Ralph arrived, bright-eyed.
"Well, sir," cried the old lady, "and so you have decided to take a wife
to yourself, eh?"
"Indeed I have," said he, with the air of one who had conquered a
continent, and giving Miss Panney's outstretched hand a hearty shake.
"Sit down here," said she, "and tell me all about it. I suppose your soul
is hungering for congratulations."
"Oh yes," he said, laughing; "they are the collateral delights which are
next best to the main happiness."
"Now," said Miss Panney, "I suppose you feel quite certain that Miss
Drane is a young woman who will suit your temperament and your general
intellectual needs?"
"Indeed I do," cried Ralph. "She suits me in every possible way."
"And you have thoroughly investigated her character, and know that she
has the well-balanced mind which will be very much wanted here, and that
she has cut off and swept away all remnants of former attachments to
other young men?"
Ralph twisted himself around impatiently.

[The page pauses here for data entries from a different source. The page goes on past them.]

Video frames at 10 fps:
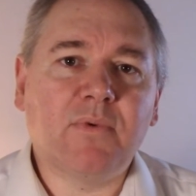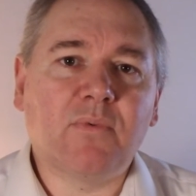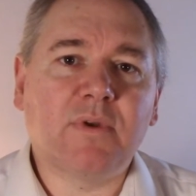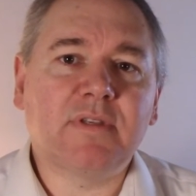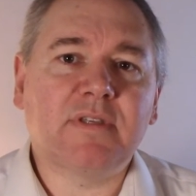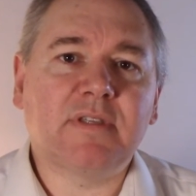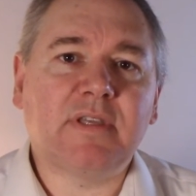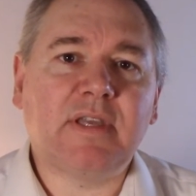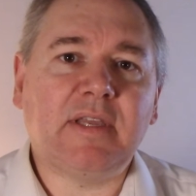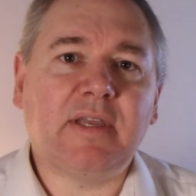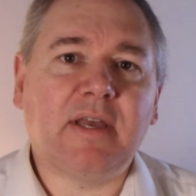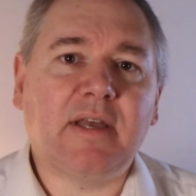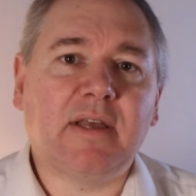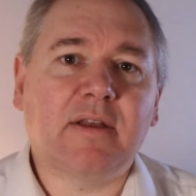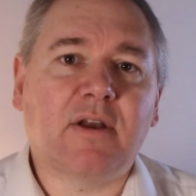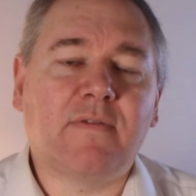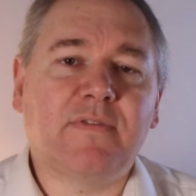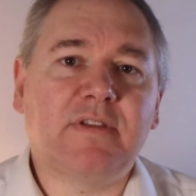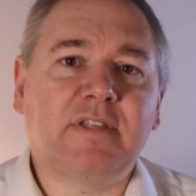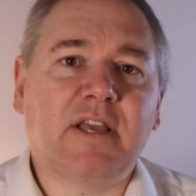once the
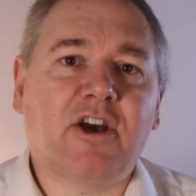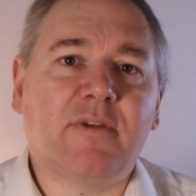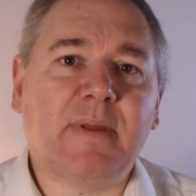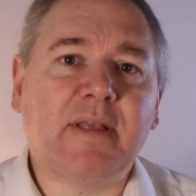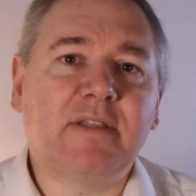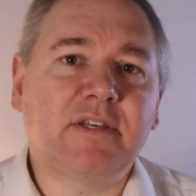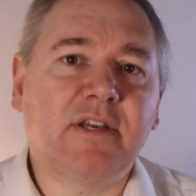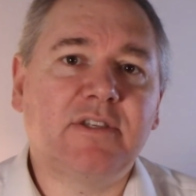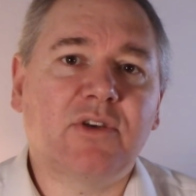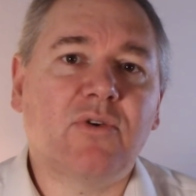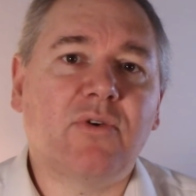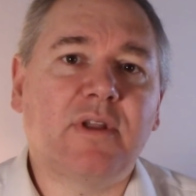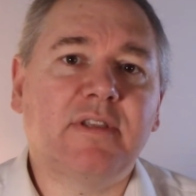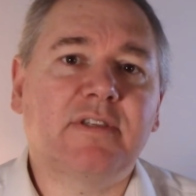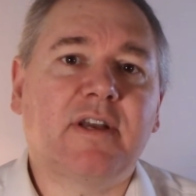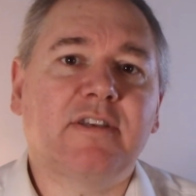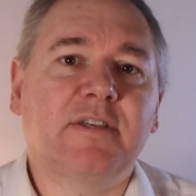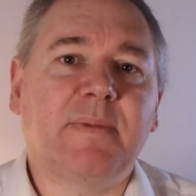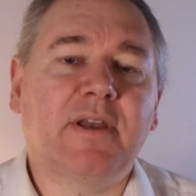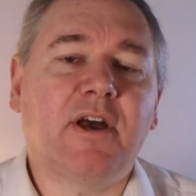confidence of the economy turns a corner and starts
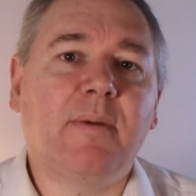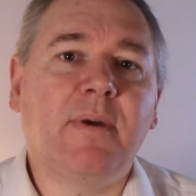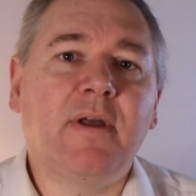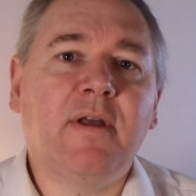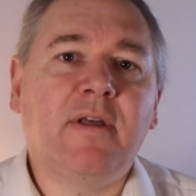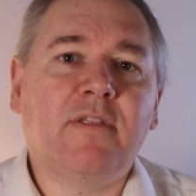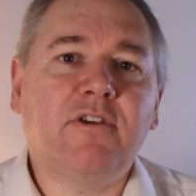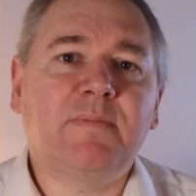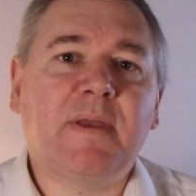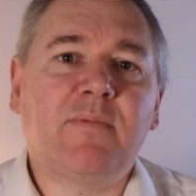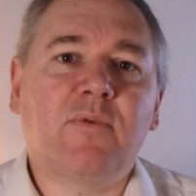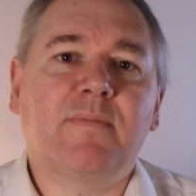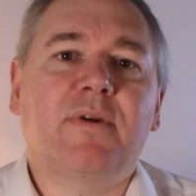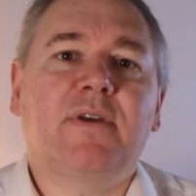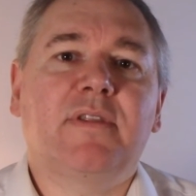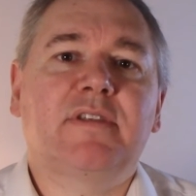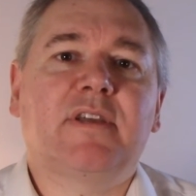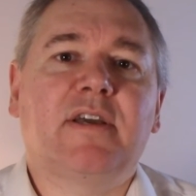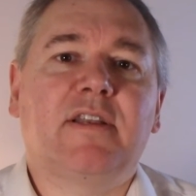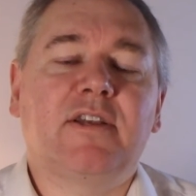to pick up, those people with money on the
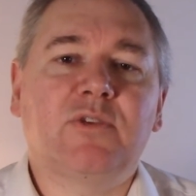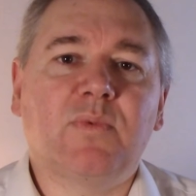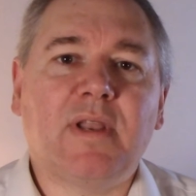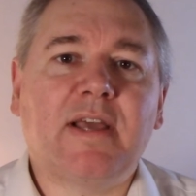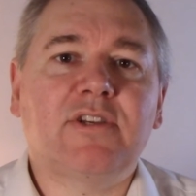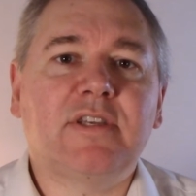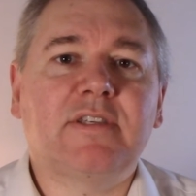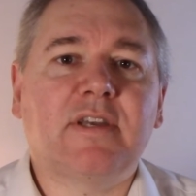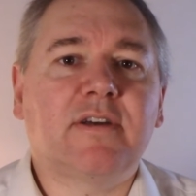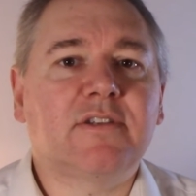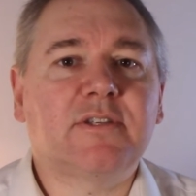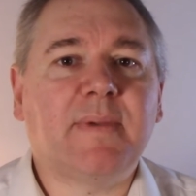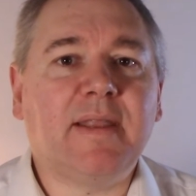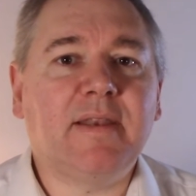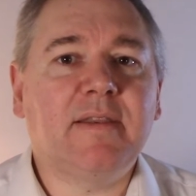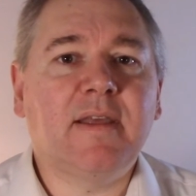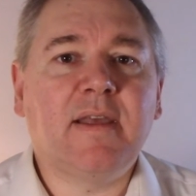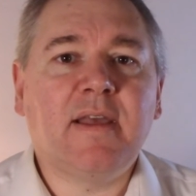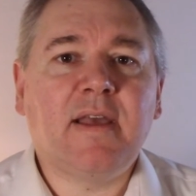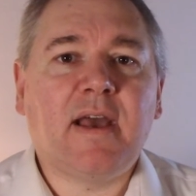sidelines will actually start to spend.
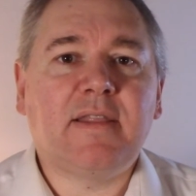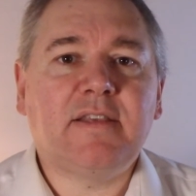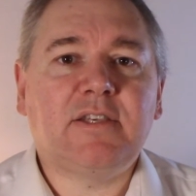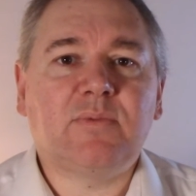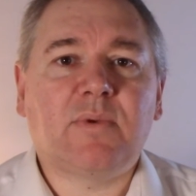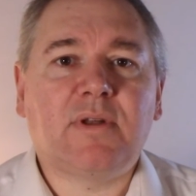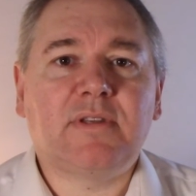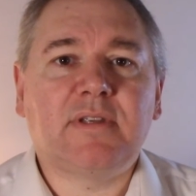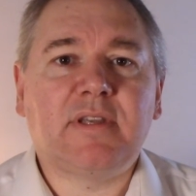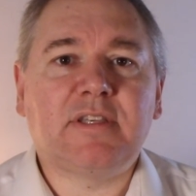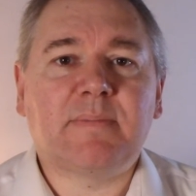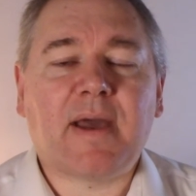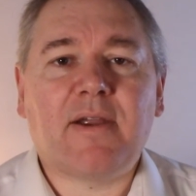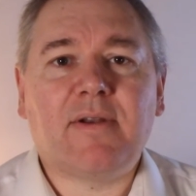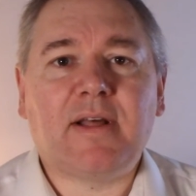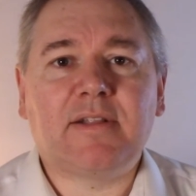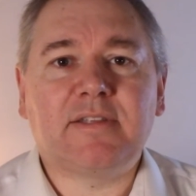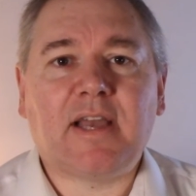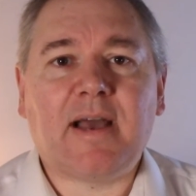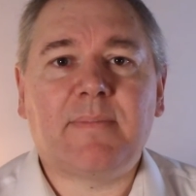And this is what is a parallel
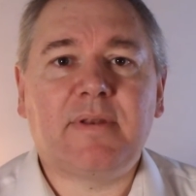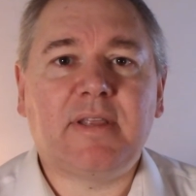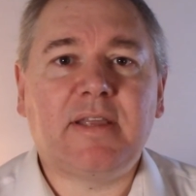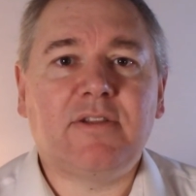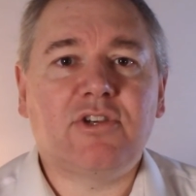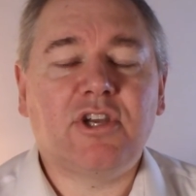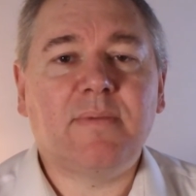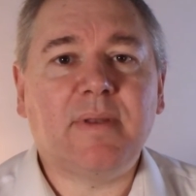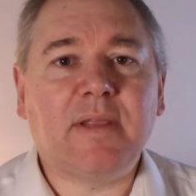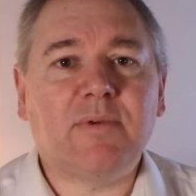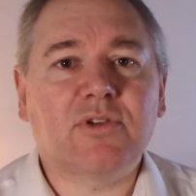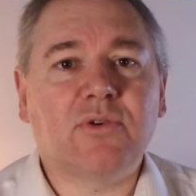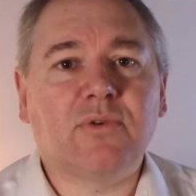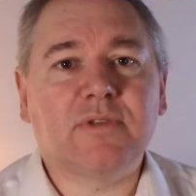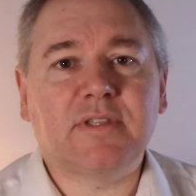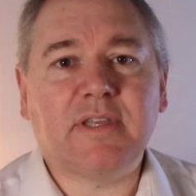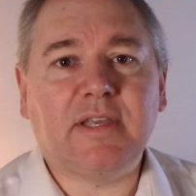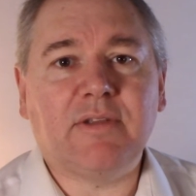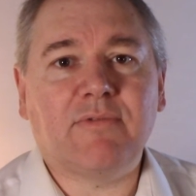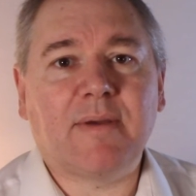to happened in Germany, which caused
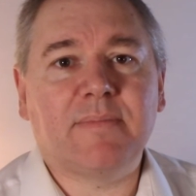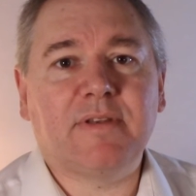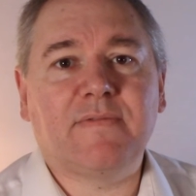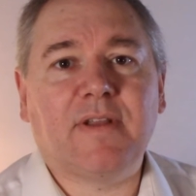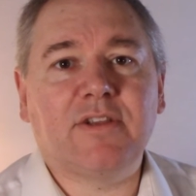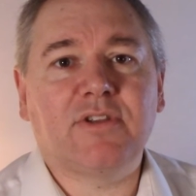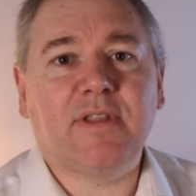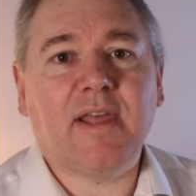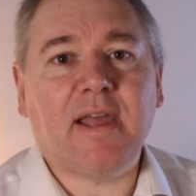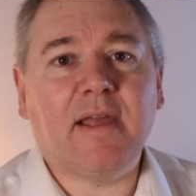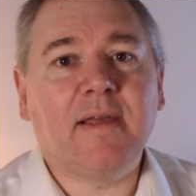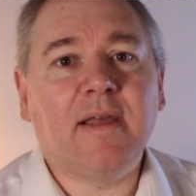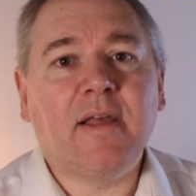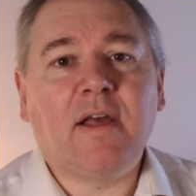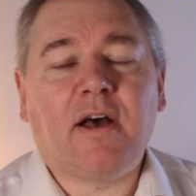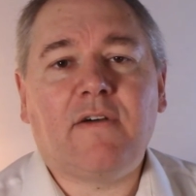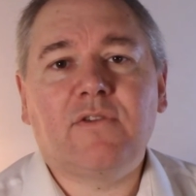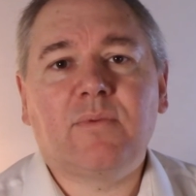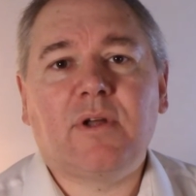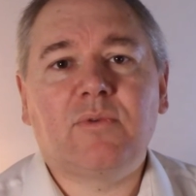the rampant inflation there.
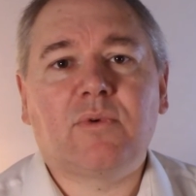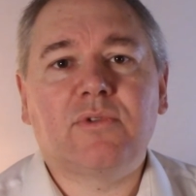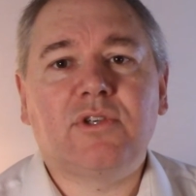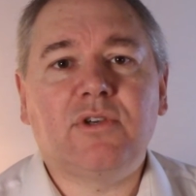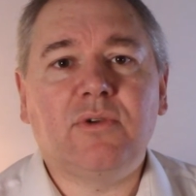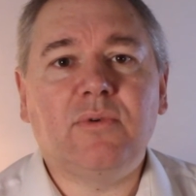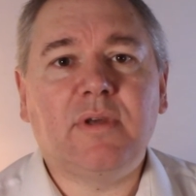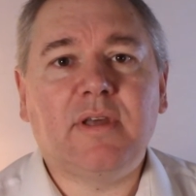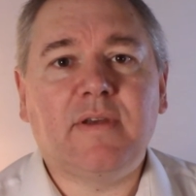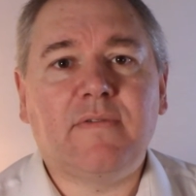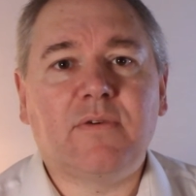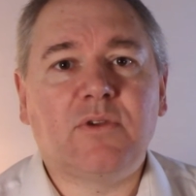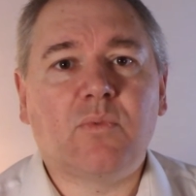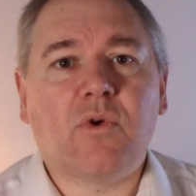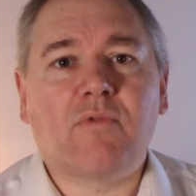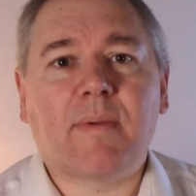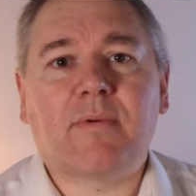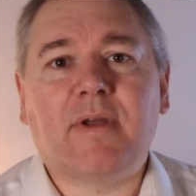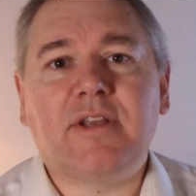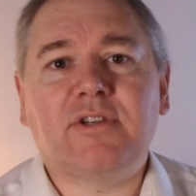After World War II, for war
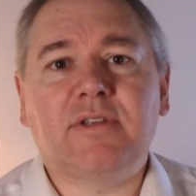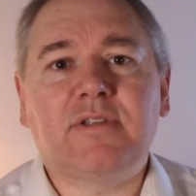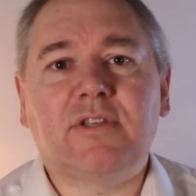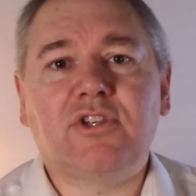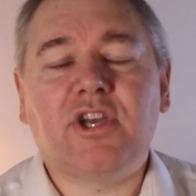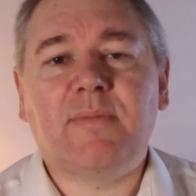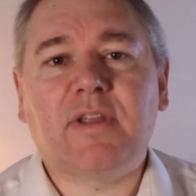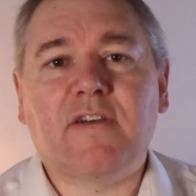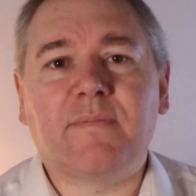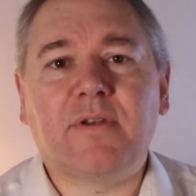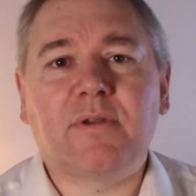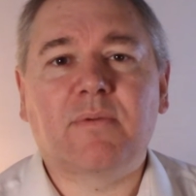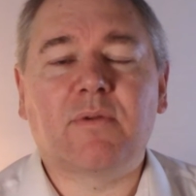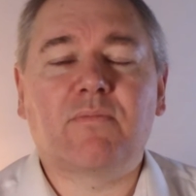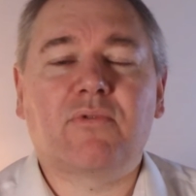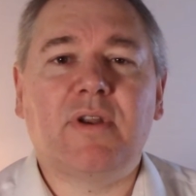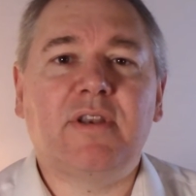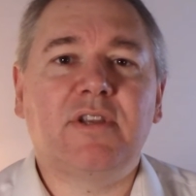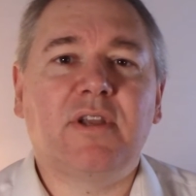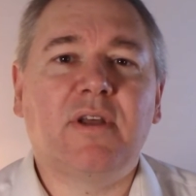reparations, the German government could
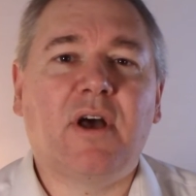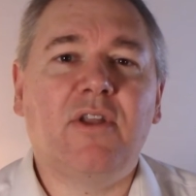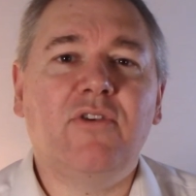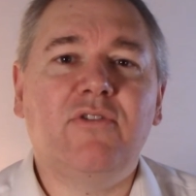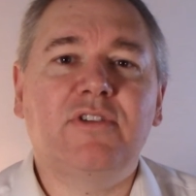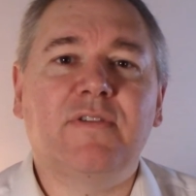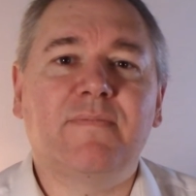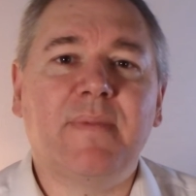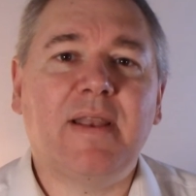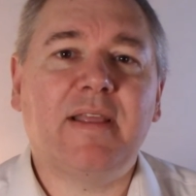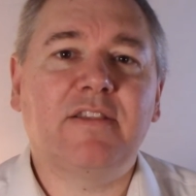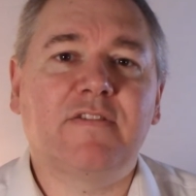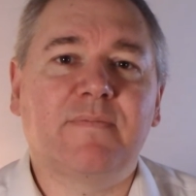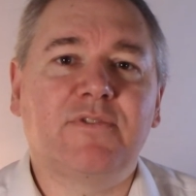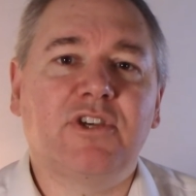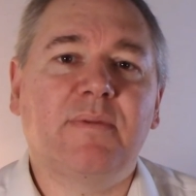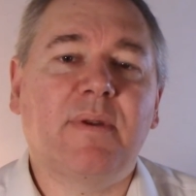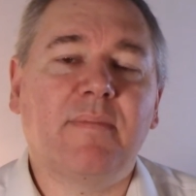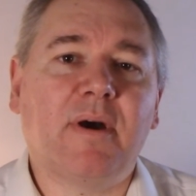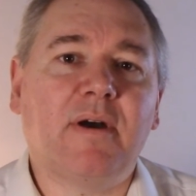print hundreds of millions of
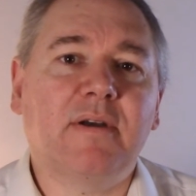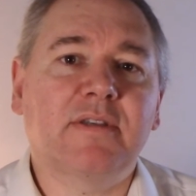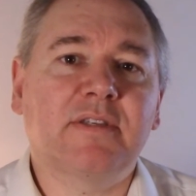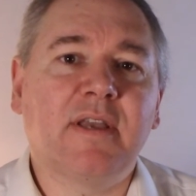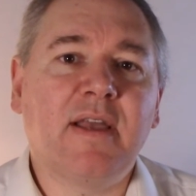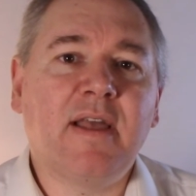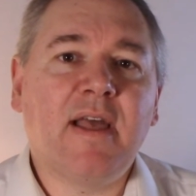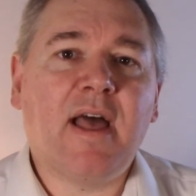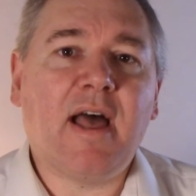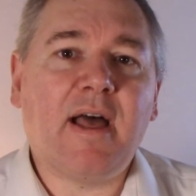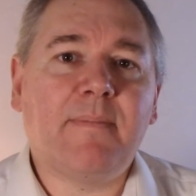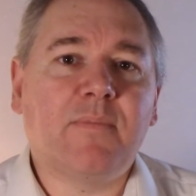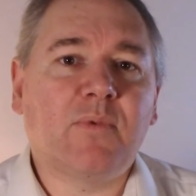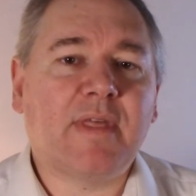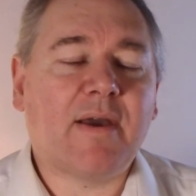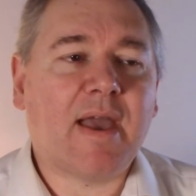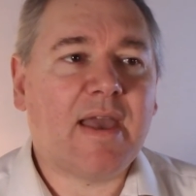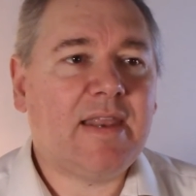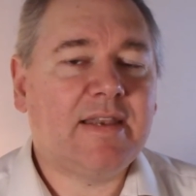German marks without any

"One moment," said Miss Panney, raising her hand. "And you are quite
positive that she would have been willing to marry you if you had not
owned this big farm; and that if you had had a dozen other girls to
choose from, you still would have chosen her; and that you really think
such a small person will appear well by the side of a tall fellow like
you; and you are entirely convinced that you will never look around on
other men's wives and wish that your wife was more like this one or that
one; and that--"
"Miss Panney!" cried Ralph, "do you suppose there was ever a man in the
world who thought about all those things when he really loved a woman?"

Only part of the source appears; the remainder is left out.